(Stored data entries)
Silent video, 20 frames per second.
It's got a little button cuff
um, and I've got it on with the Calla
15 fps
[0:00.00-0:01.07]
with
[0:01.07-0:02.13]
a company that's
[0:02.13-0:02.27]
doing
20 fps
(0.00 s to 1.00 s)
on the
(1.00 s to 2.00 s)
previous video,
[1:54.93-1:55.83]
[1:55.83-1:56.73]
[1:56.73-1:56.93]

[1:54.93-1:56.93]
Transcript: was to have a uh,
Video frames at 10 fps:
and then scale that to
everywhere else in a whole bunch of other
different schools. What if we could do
==
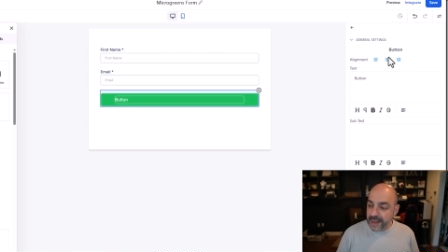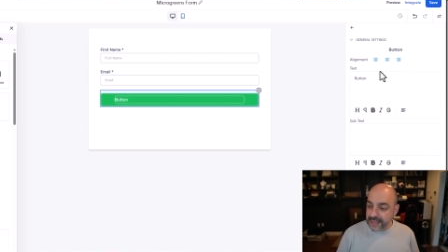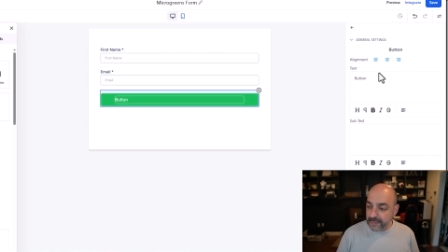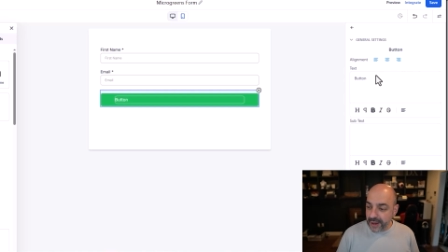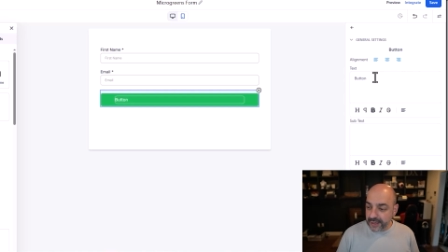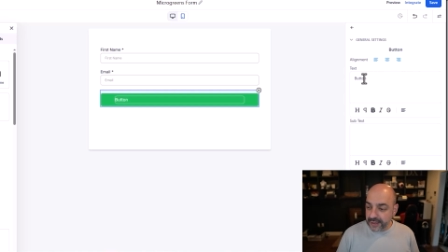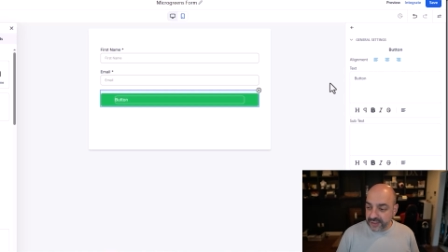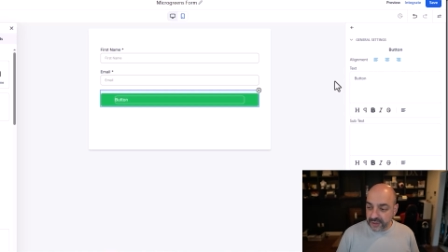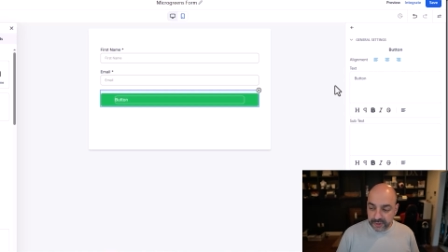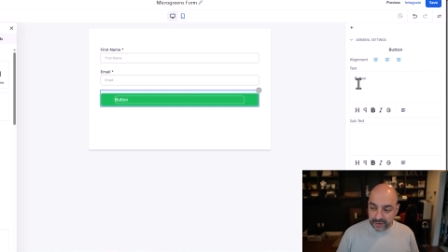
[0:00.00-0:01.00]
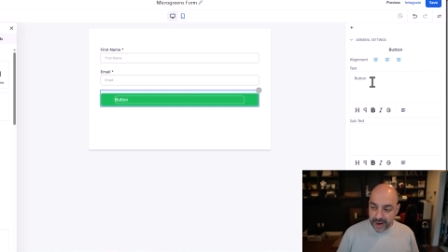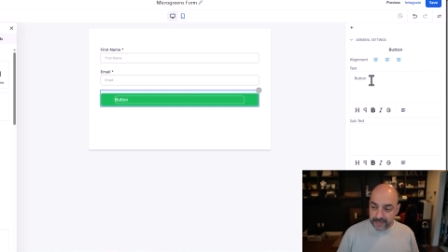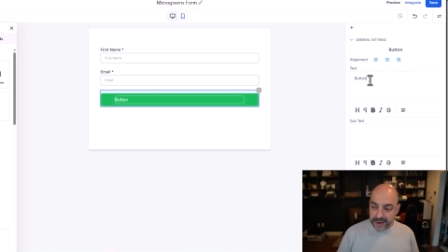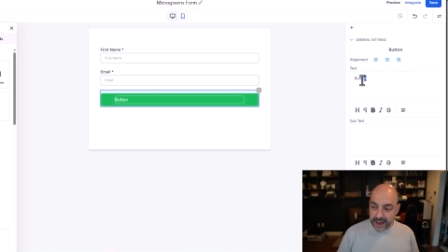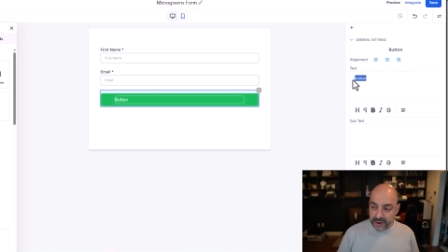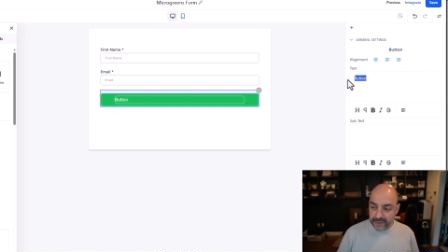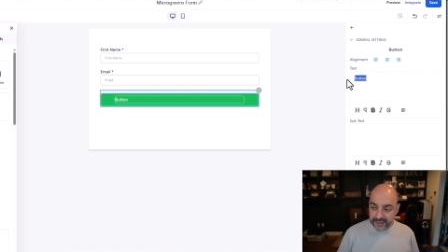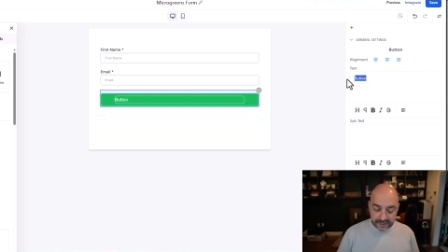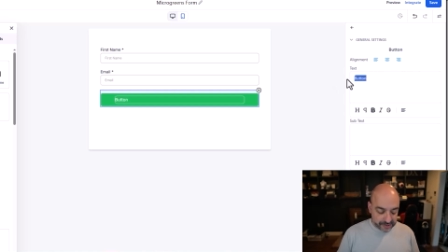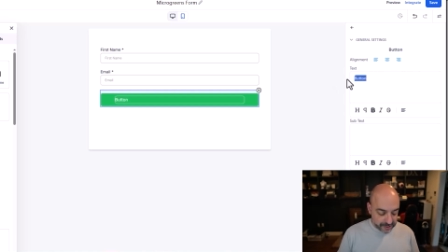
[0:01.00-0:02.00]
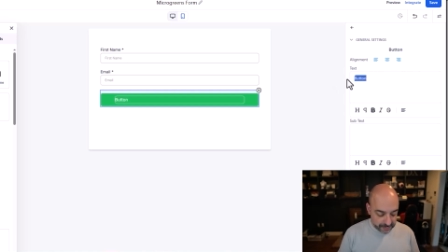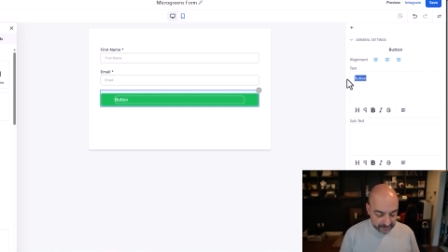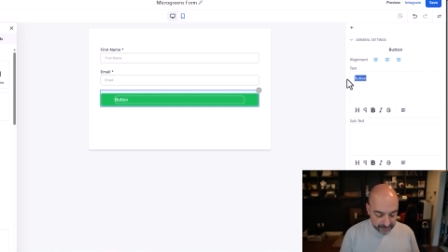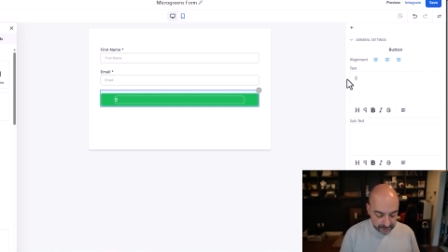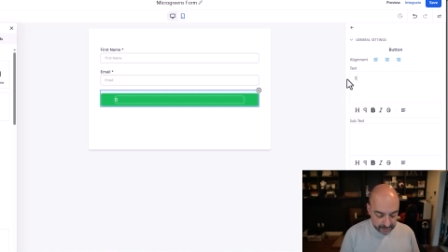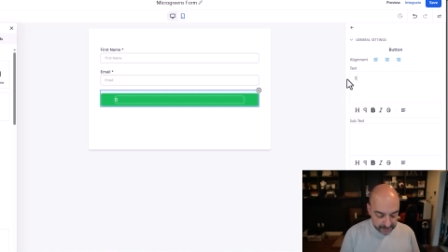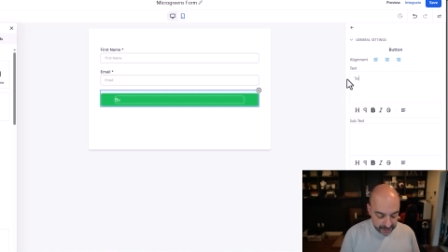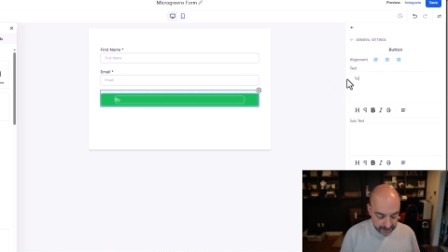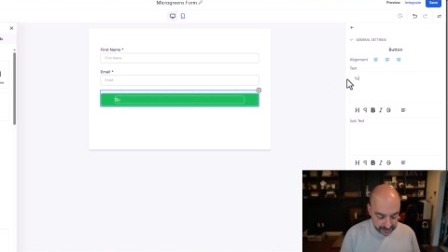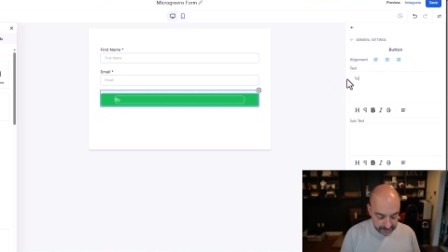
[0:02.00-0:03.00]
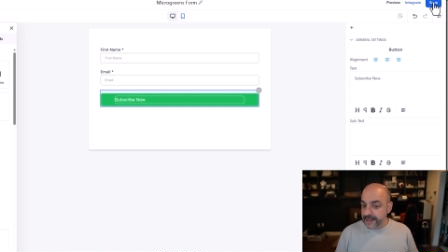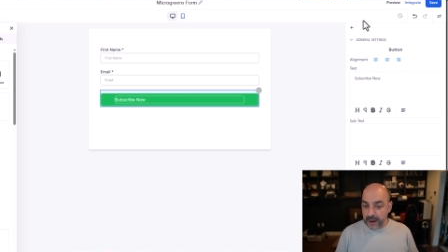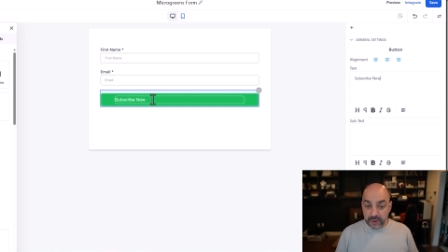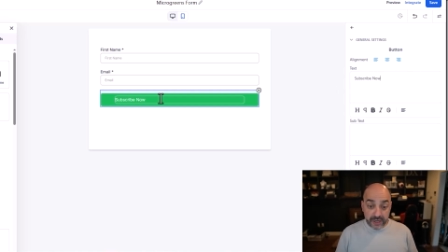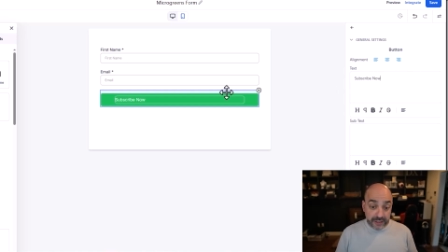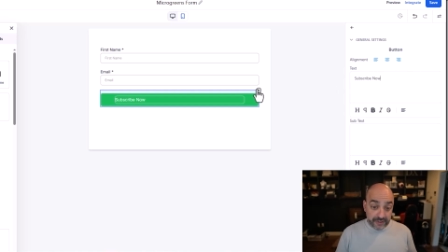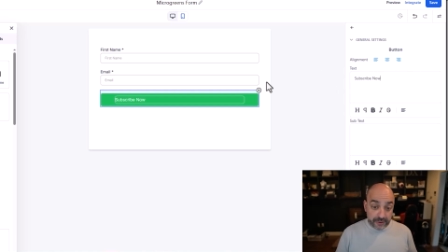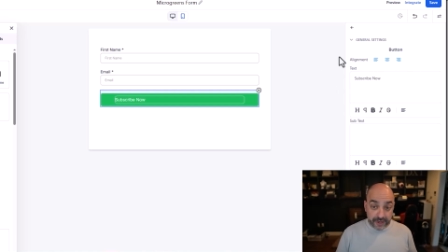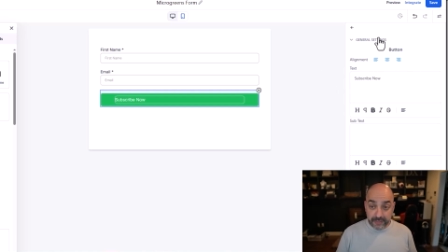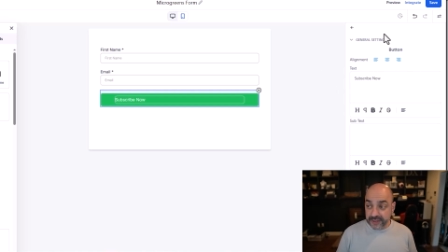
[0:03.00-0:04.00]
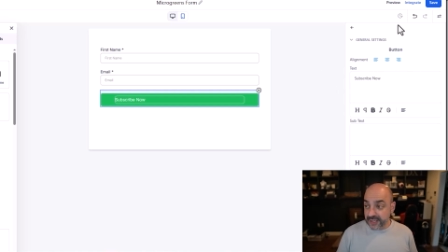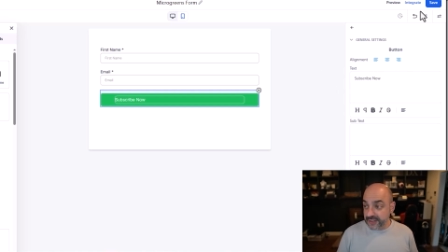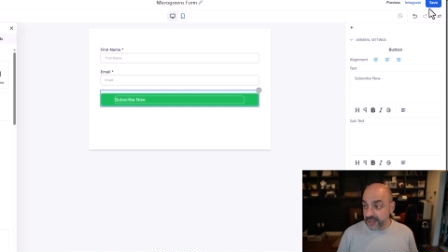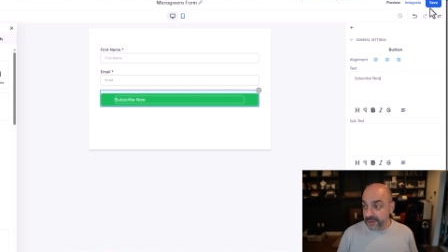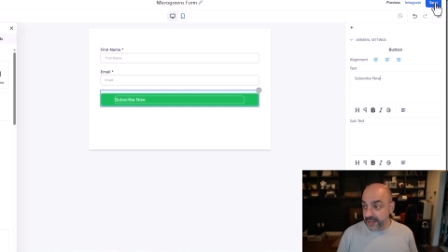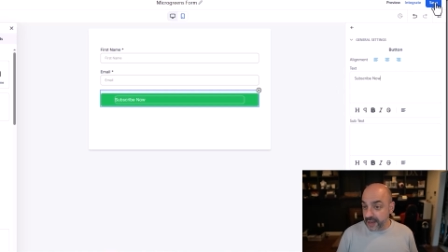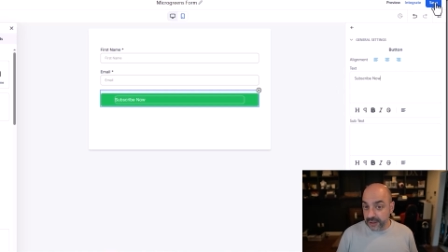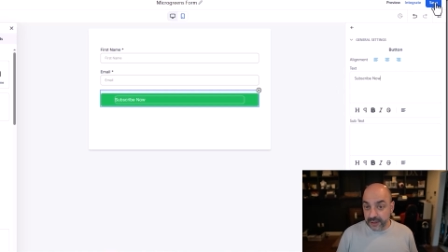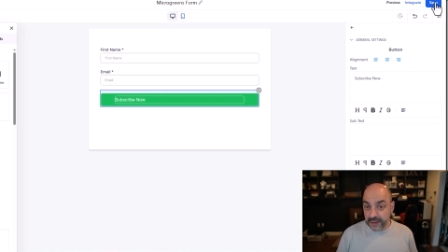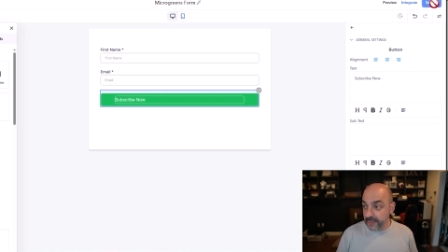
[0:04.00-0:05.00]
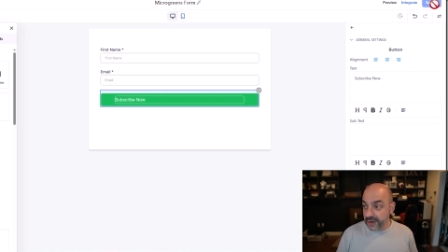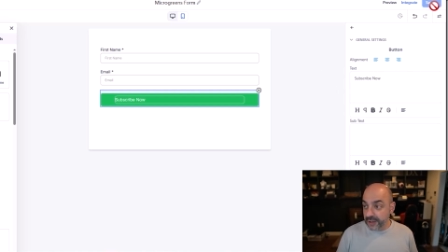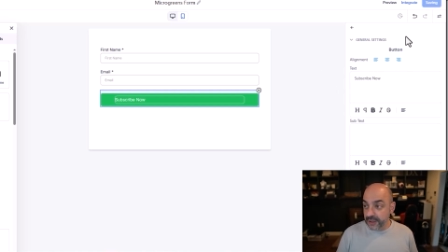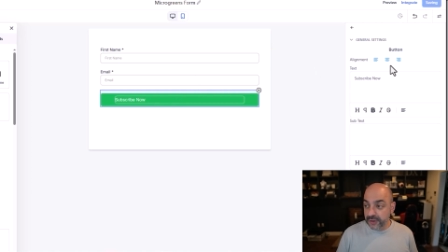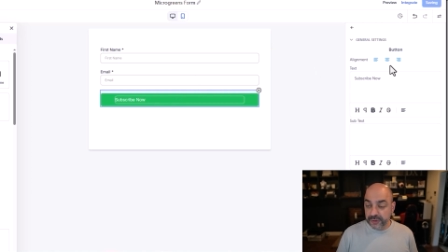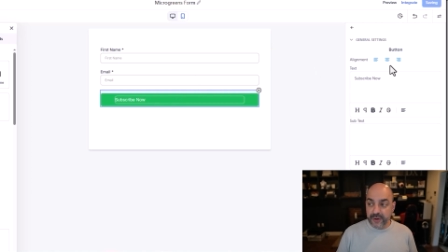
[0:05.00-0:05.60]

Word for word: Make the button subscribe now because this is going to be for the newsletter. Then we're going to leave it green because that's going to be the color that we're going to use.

About this exercise | Start with the line above that contains "Silent video, 20 frames per second." and end with the line that contains "Transcript: was to". Write out those lines exactly, and only those.

Solution for this task |
Silent video, 20 frames per second.
It's got a little button cuff
um, and I've got it on with the Calla
15 fps
[0:00.00-0:01.07]
with
[0:01.07-0:02.13]
a company that's
[0:02.13-0:02.27]
doing
20 fps
(0.00 s to 1.00 s)
on the
(1.00 s to 2.00 s)
previous video,
[1:54.93-1:55.83]
[1:55.83-1:56.73]
[1:56.73-1:56.93]

[1:54.93-1:56.93]
Transcript: was to have a uh,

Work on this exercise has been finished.